Exercise goal —
Word for word, copy the data that follows and skip its pictures.

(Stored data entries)
--- START ---

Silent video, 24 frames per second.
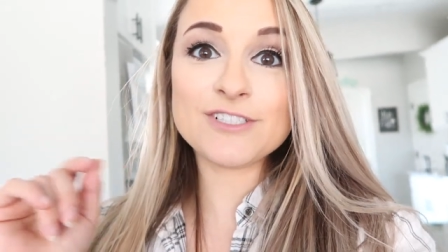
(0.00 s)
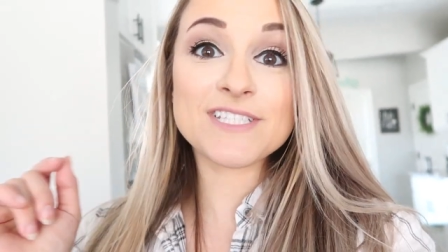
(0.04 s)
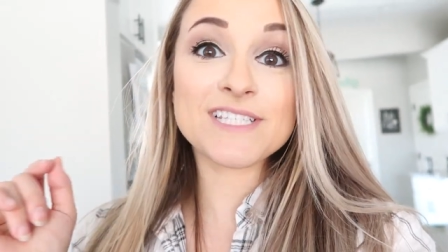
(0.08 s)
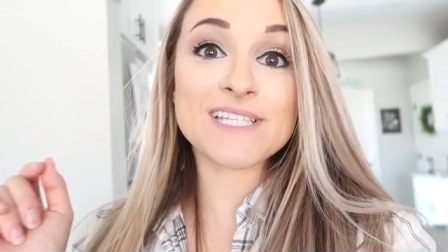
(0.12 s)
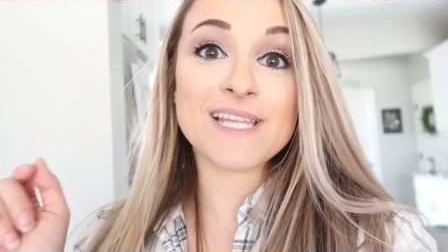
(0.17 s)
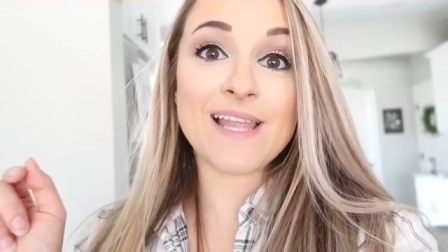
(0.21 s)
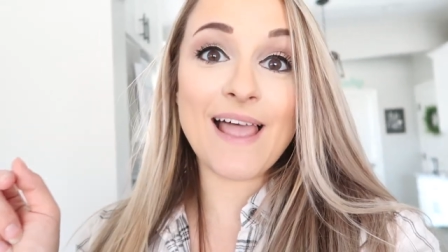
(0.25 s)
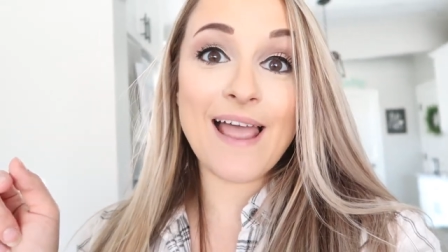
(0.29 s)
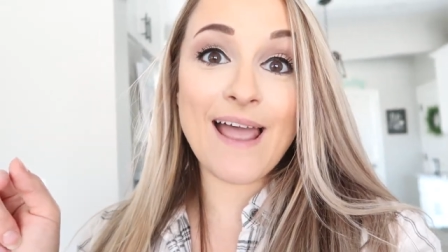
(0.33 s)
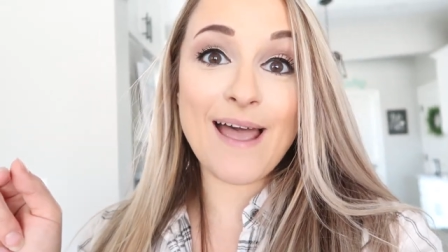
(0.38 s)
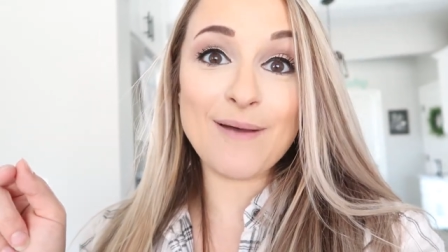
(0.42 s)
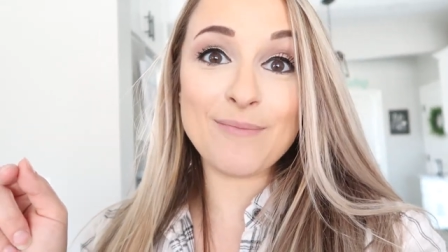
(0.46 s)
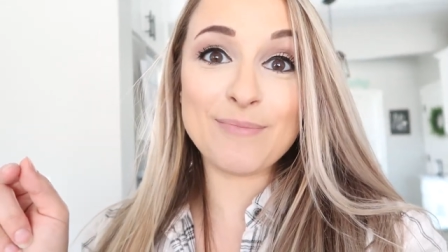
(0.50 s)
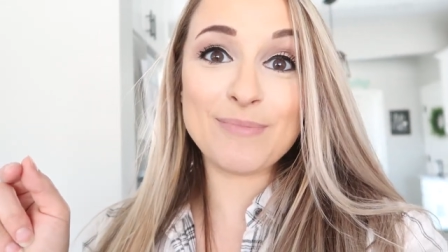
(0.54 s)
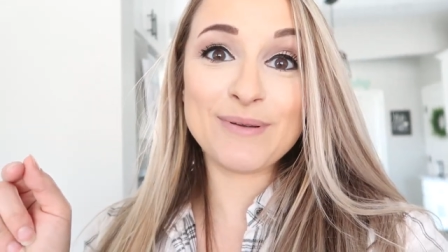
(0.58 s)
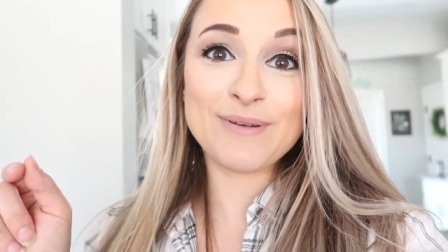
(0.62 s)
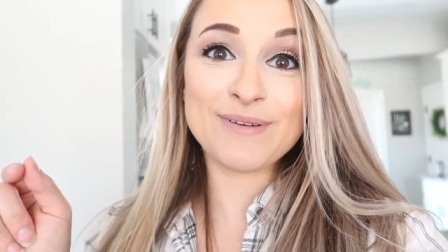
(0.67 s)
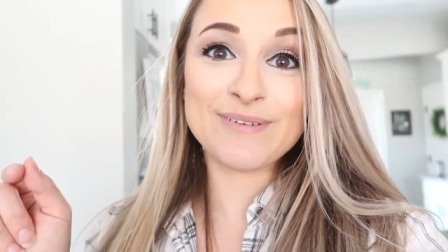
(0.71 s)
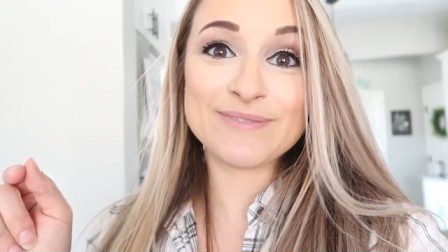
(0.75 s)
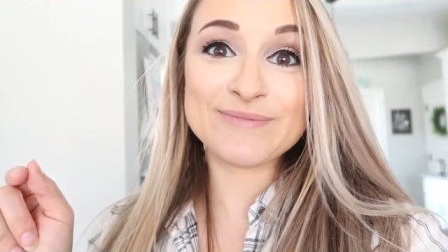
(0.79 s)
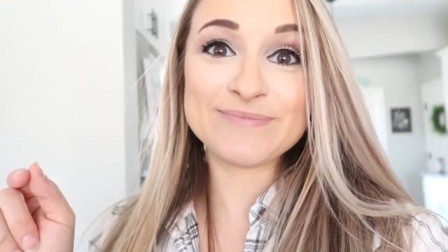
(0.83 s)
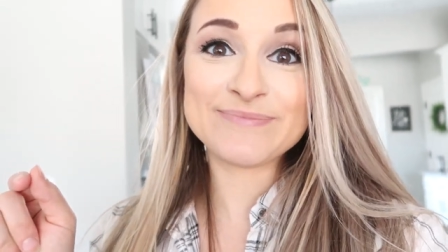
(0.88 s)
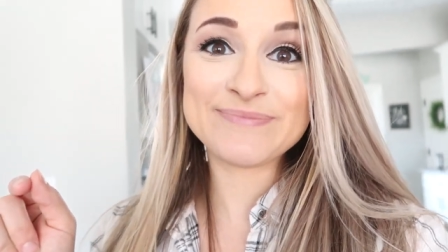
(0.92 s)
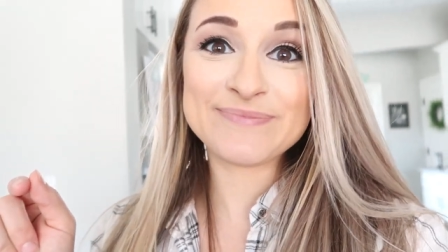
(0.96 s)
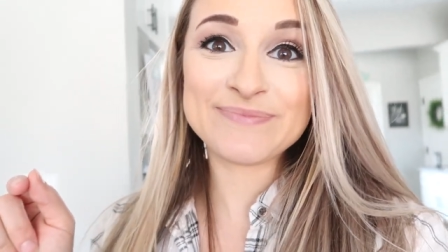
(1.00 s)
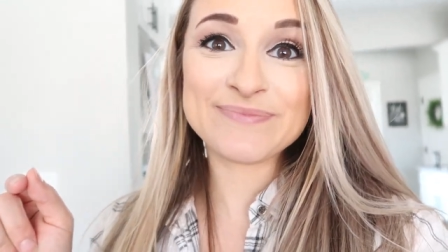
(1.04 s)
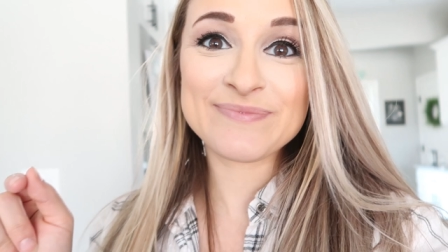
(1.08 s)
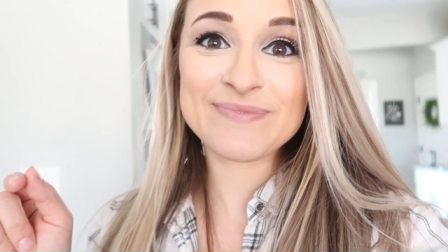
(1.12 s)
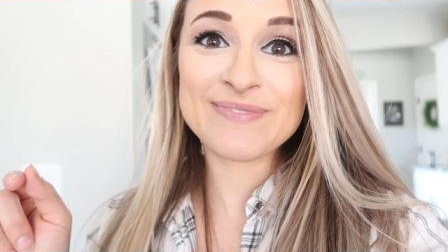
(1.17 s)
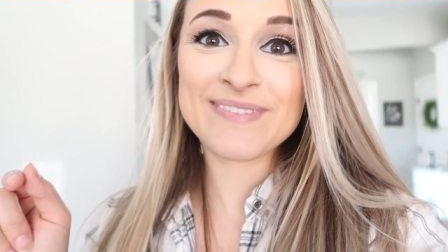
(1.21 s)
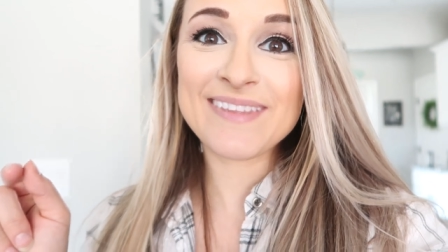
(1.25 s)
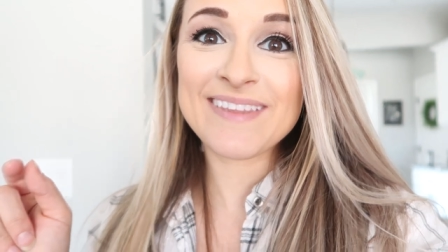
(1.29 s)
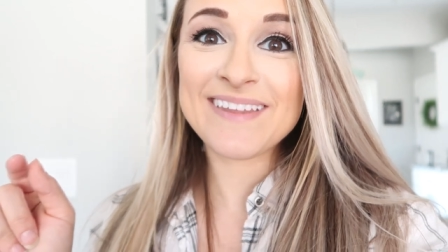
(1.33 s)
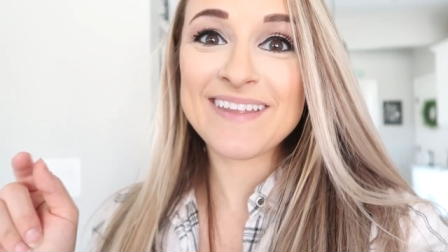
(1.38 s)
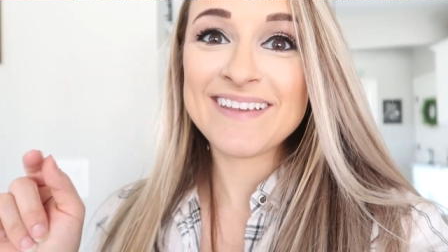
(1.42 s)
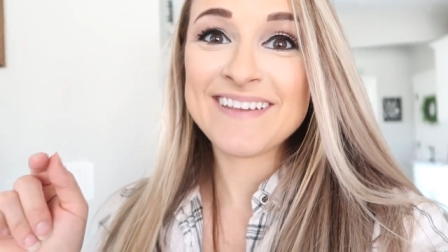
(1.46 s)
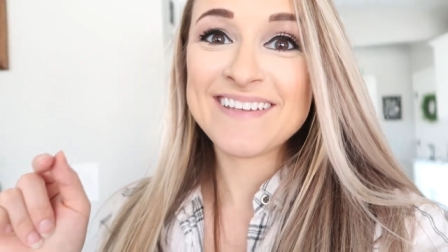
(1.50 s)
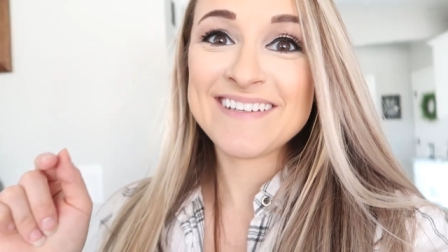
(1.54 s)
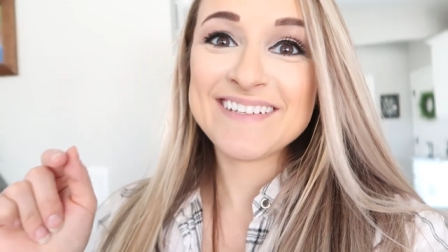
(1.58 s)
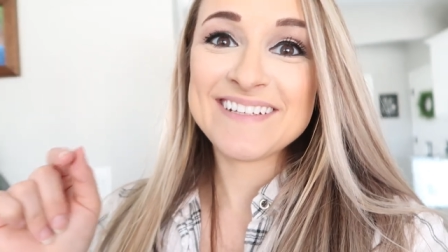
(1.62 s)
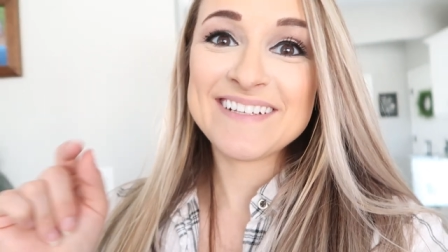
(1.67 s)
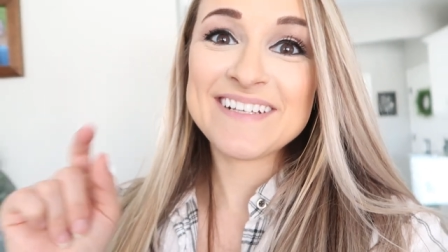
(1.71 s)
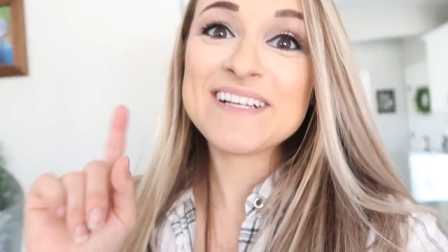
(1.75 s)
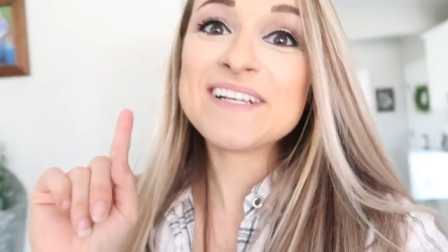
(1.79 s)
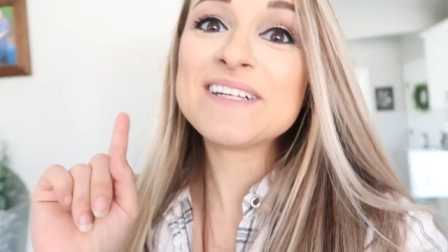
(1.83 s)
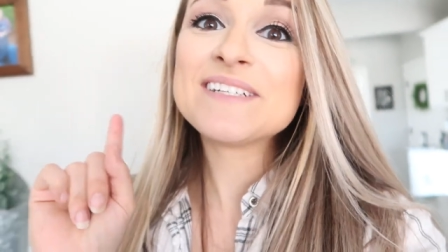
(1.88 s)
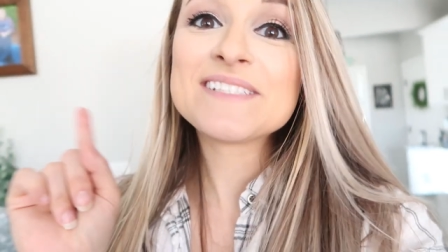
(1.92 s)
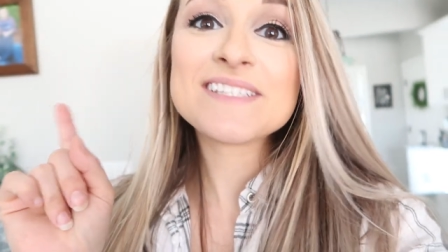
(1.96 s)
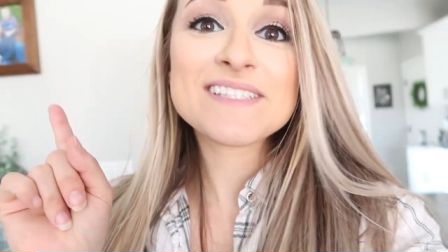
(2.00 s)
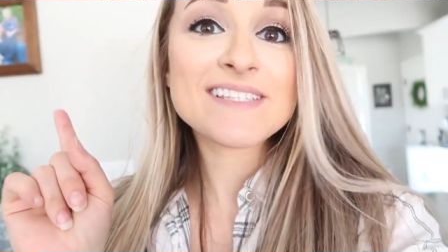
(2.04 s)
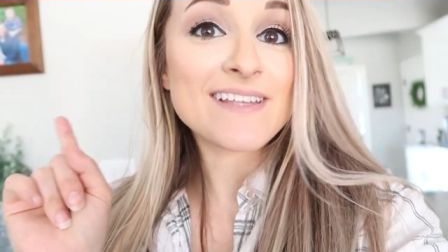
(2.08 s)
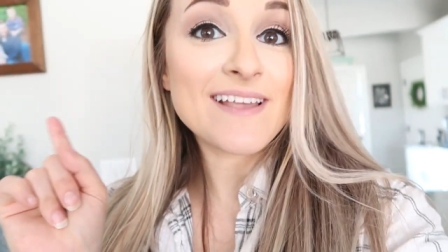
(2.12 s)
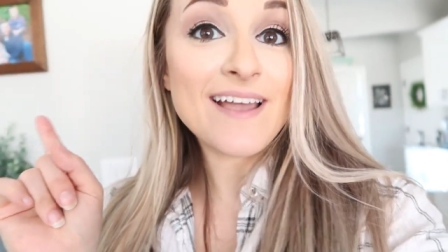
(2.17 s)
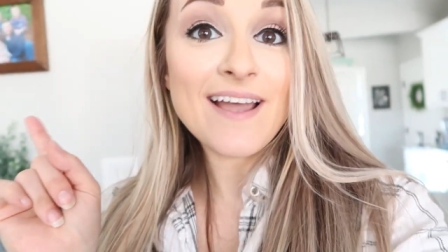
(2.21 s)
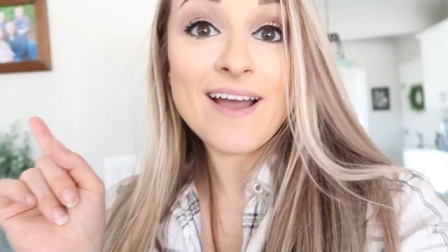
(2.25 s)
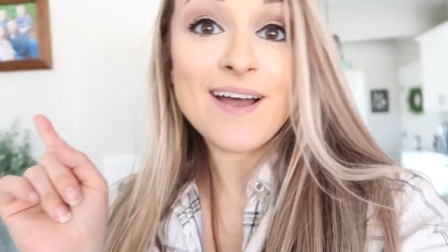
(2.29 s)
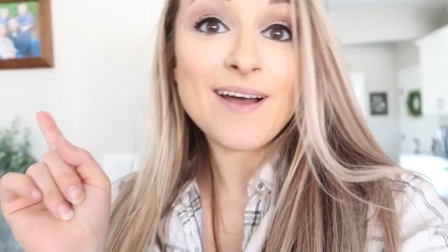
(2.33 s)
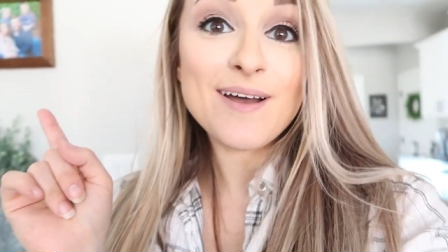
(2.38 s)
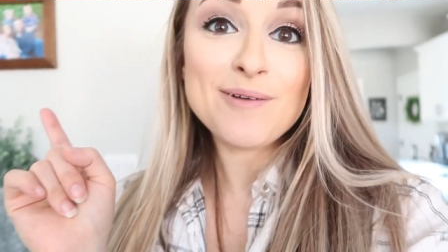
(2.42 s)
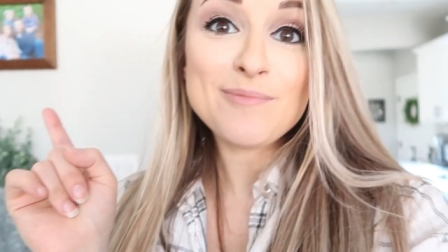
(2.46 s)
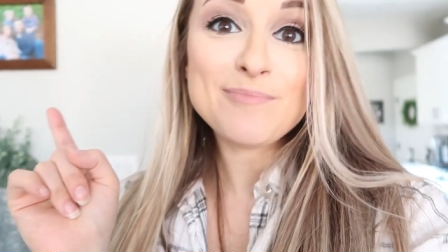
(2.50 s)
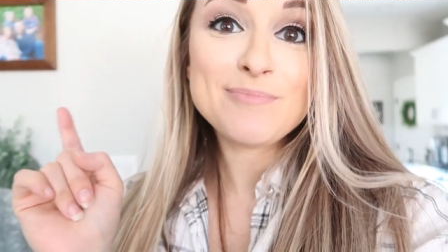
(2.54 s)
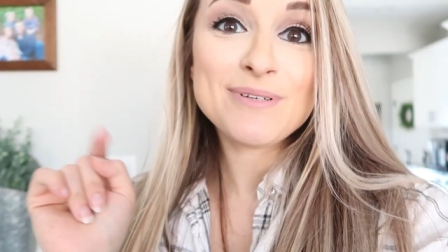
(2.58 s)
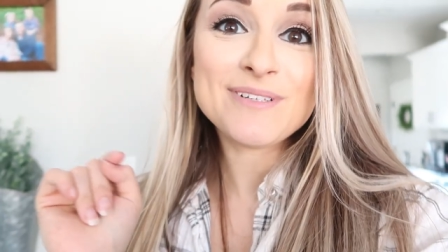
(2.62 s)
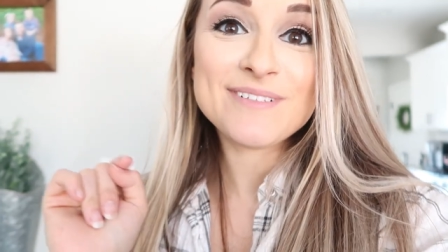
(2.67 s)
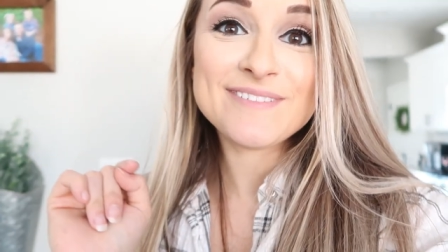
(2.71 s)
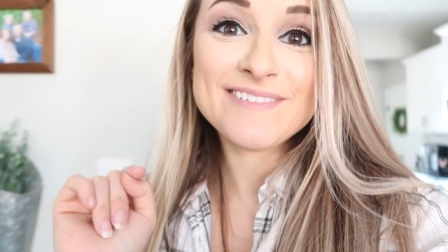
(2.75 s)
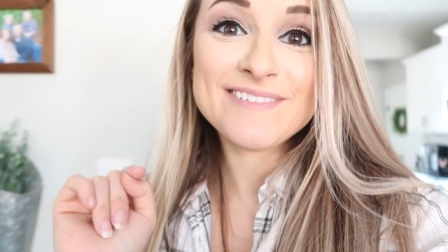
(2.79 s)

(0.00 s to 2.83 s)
Slap. Slap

--- END ---

Task result —
Silent video, 24 frames per second.
(0.00 s)
(0.04 s)
(0.08 s)
(0.12 s)
(0.17 s)
(0.21 s)
(0.25 s)
(0.29 s)
(0.33 s)
(0.38 s)
(0.42 s)
(0.46 s)
(0.50 s)
(0.54 s)
(0.58 s)
(0.62 s)
(0.67 s)
(0.71 s)
(0.75 s)
(0.79 s)
(0.83 s)
(0.88 s)
(0.92 s)
(0.96 s)
(1.00 s)
(1.04 s)
(1.08 s)
(1.12 s)
(1.17 s)
(1.21 s)
(1.25 s)
(1.29 s)
(1.33 s)
(1.38 s)
(1.42 s)
(1.46 s)
(1.50 s)
(1.54 s)
(1.58 s)
(1.62 s)
(1.67 s)
(1.71 s)
(1.75 s)
(1.79 s)
(1.83 s)
(1.88 s)
(1.92 s)
(1.96 s)
(2.00 s)
(2.04 s)
(2.08 s)
(2.12 s)
(2.17 s)
(2.21 s)
(2.25 s)
(2.29 s)
(2.33 s)
(2.38 s)
(2.42 s)
(2.46 s)
(2.50 s)
(2.54 s)
(2.58 s)
(2.62 s)
(2.67 s)
(2.71 s)
(2.75 s)
(2.79 s)

(0.00 s to 2.83 s)
Slap. Slap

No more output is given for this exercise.